What to work on
Reproduce the data below exactly. Skip the pictures.

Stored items
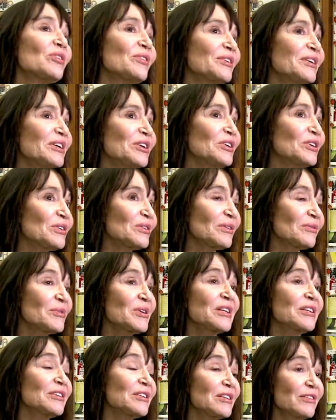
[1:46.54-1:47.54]
clear, we
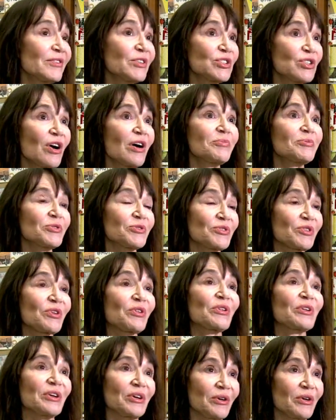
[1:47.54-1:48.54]
can give adopters
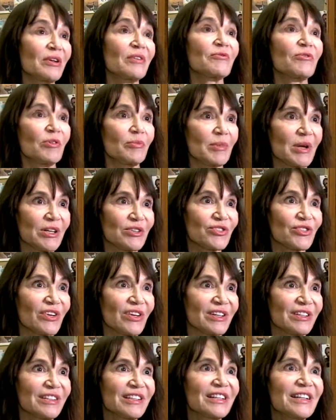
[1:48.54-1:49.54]
clear
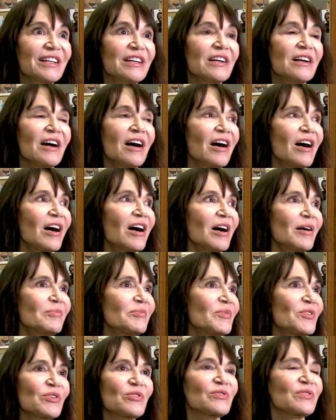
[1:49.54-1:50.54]
information. Um,
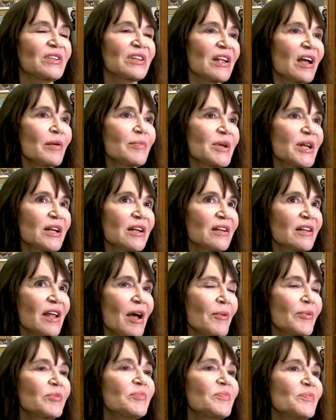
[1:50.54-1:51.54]
there, I mean, that
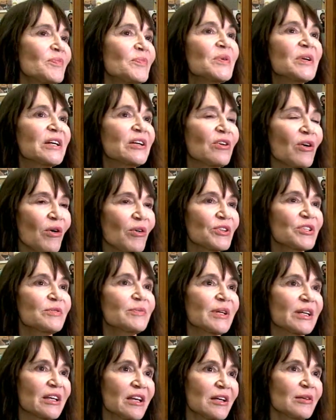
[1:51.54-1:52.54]
would be an
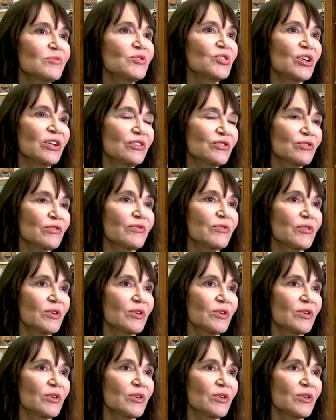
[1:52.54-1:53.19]
ultimate game changer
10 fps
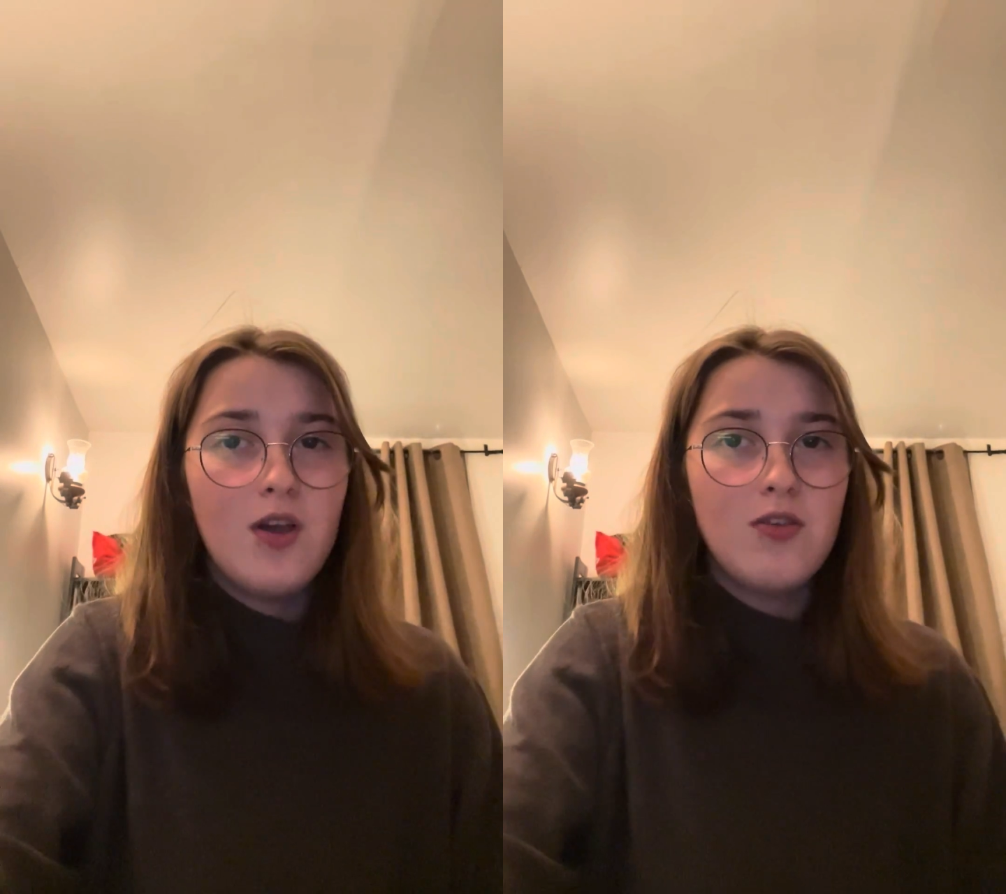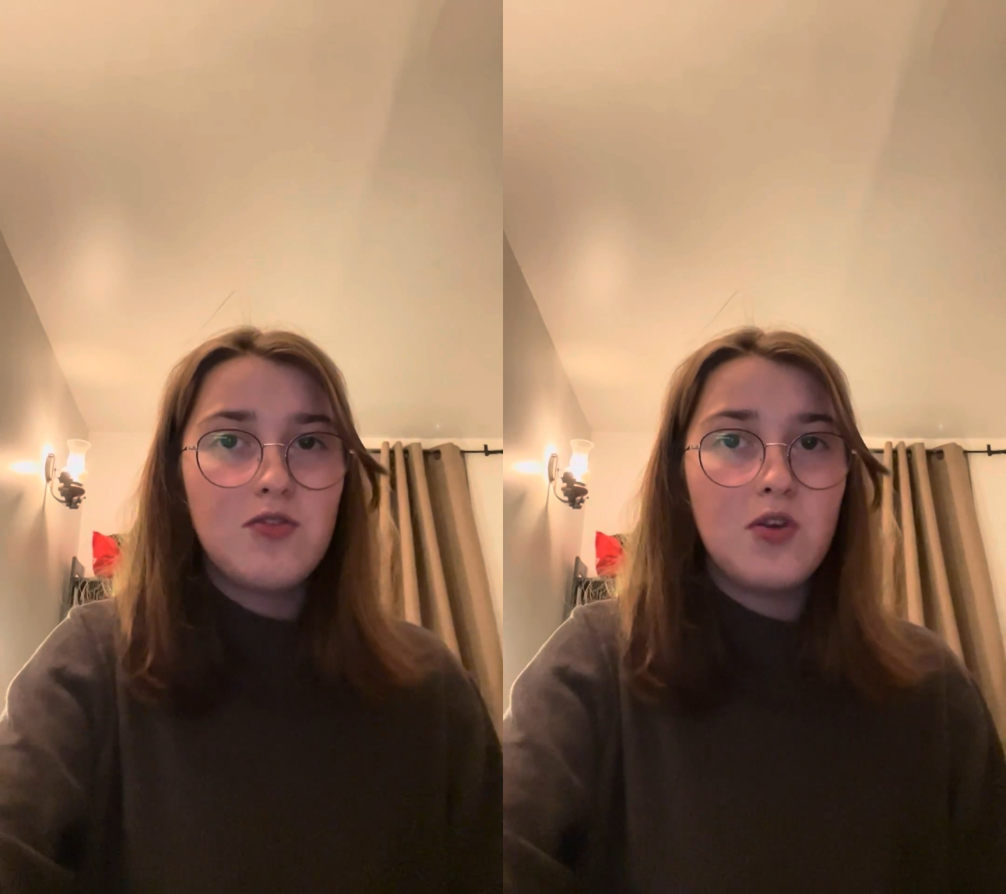
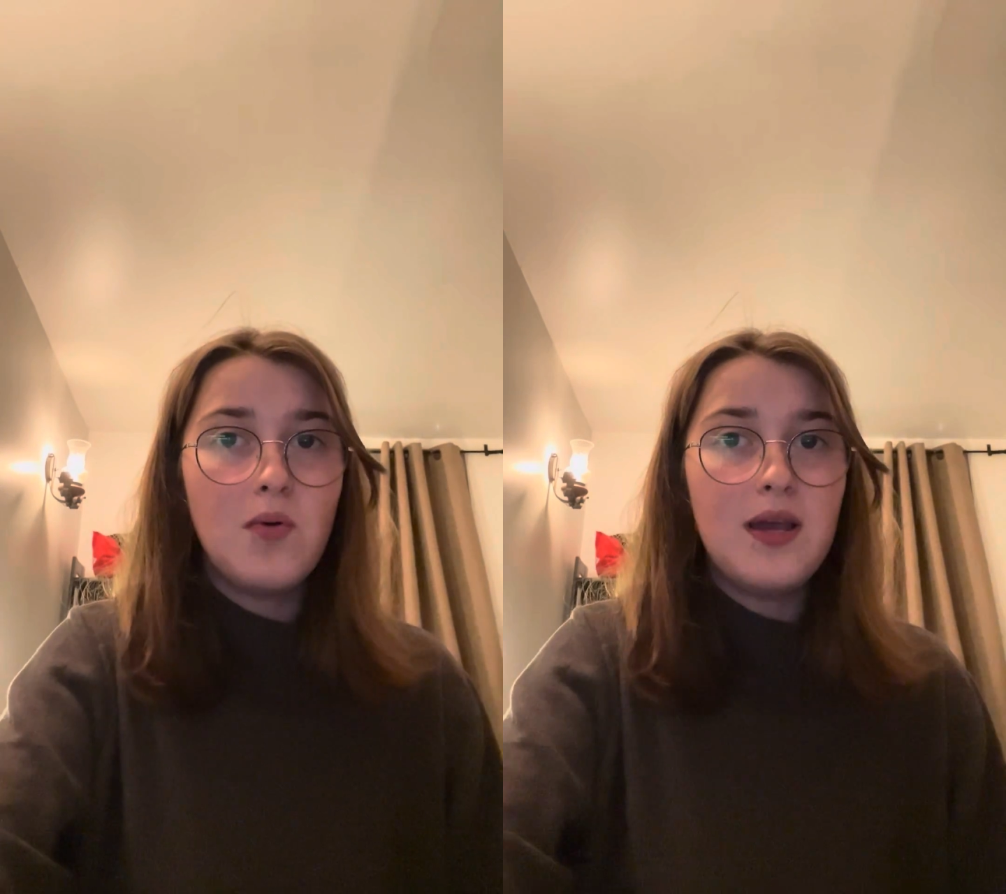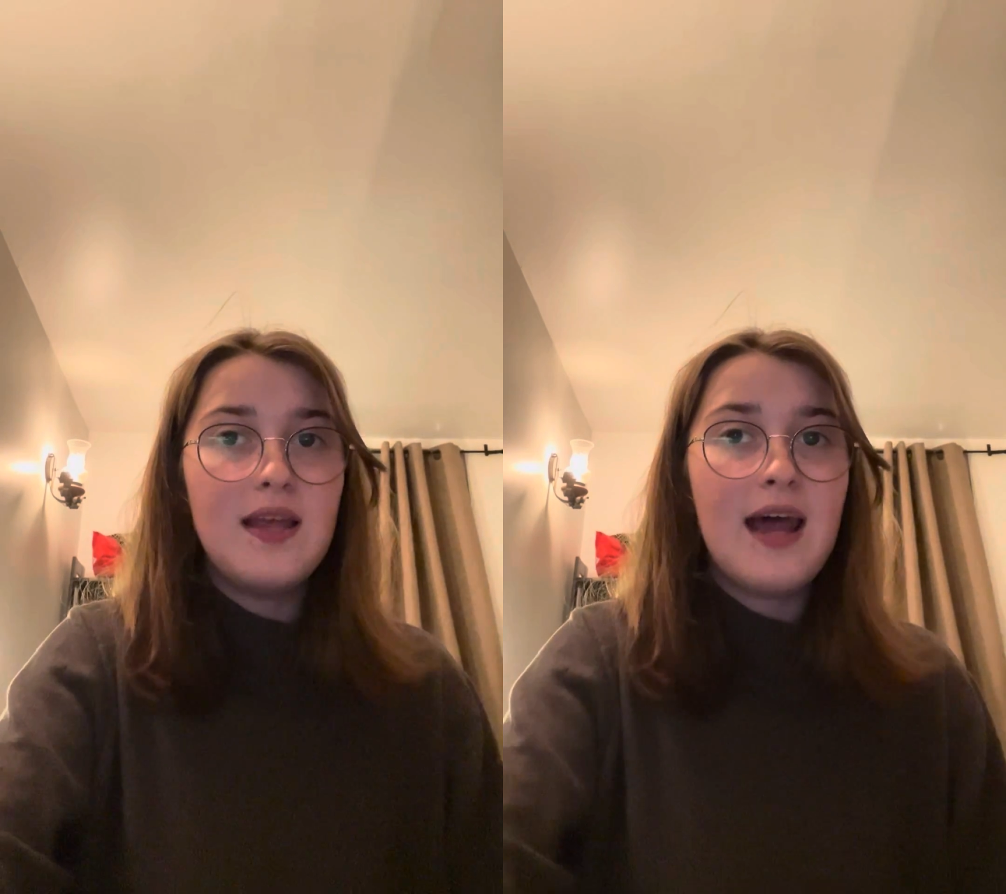so
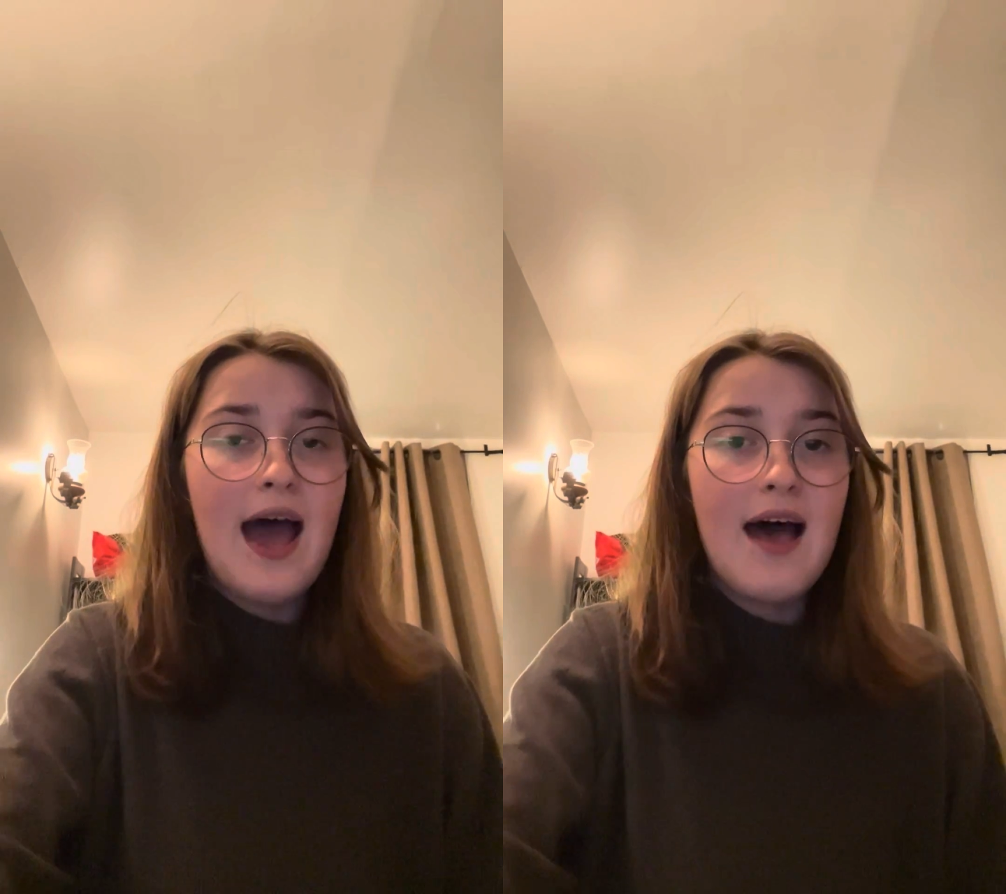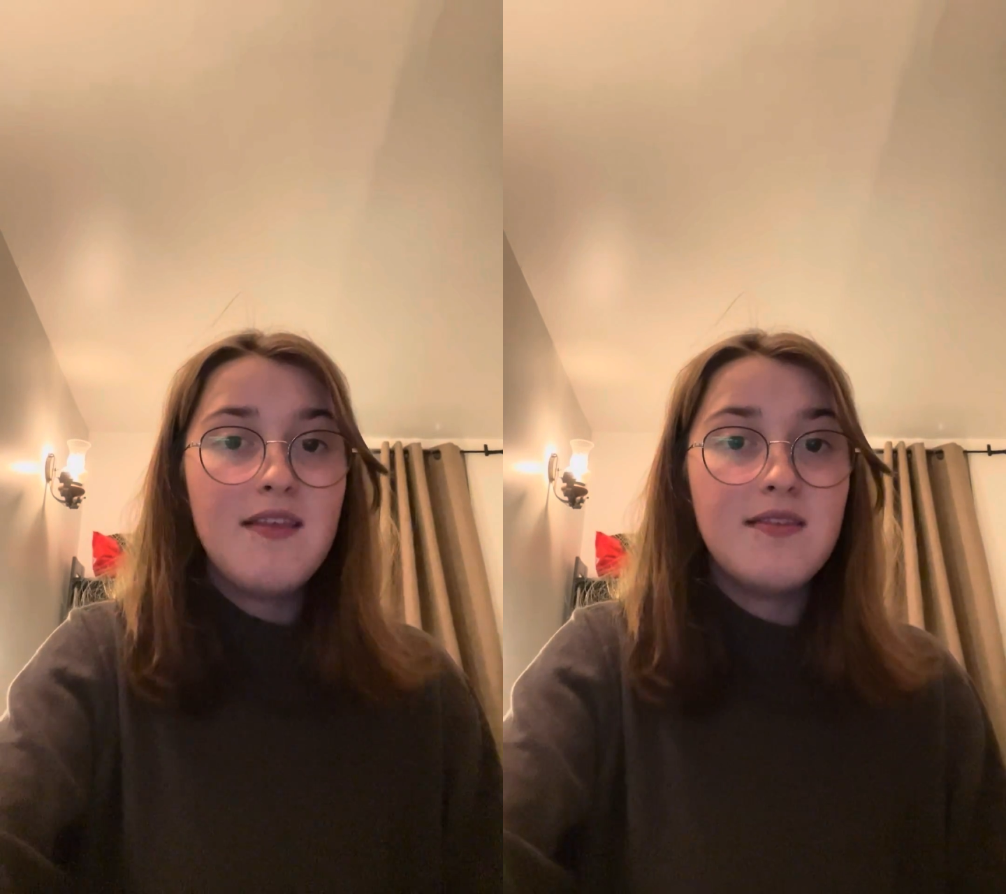it
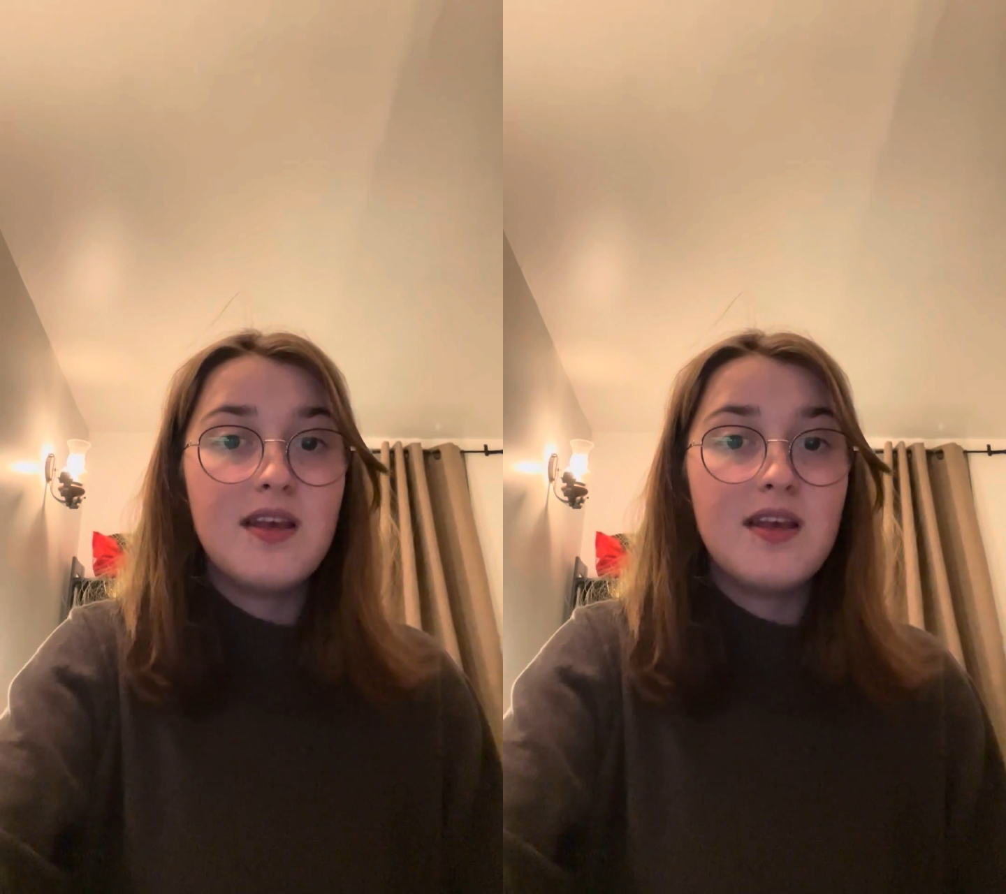has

Response for this exercise
[1:46.54-1:47.54]
clear, we
[1:47.54-1:48.54]
can give adopters
[1:48.54-1:49.54]
clear
[1:49.54-1:50.54]
information. Um,
[1:50.54-1:51.54]
there, I mean, that
[1:51.54-1:52.54]
would be an
[1:52.54-1:53.19]
ultimate game changer
10 fps
so
it
has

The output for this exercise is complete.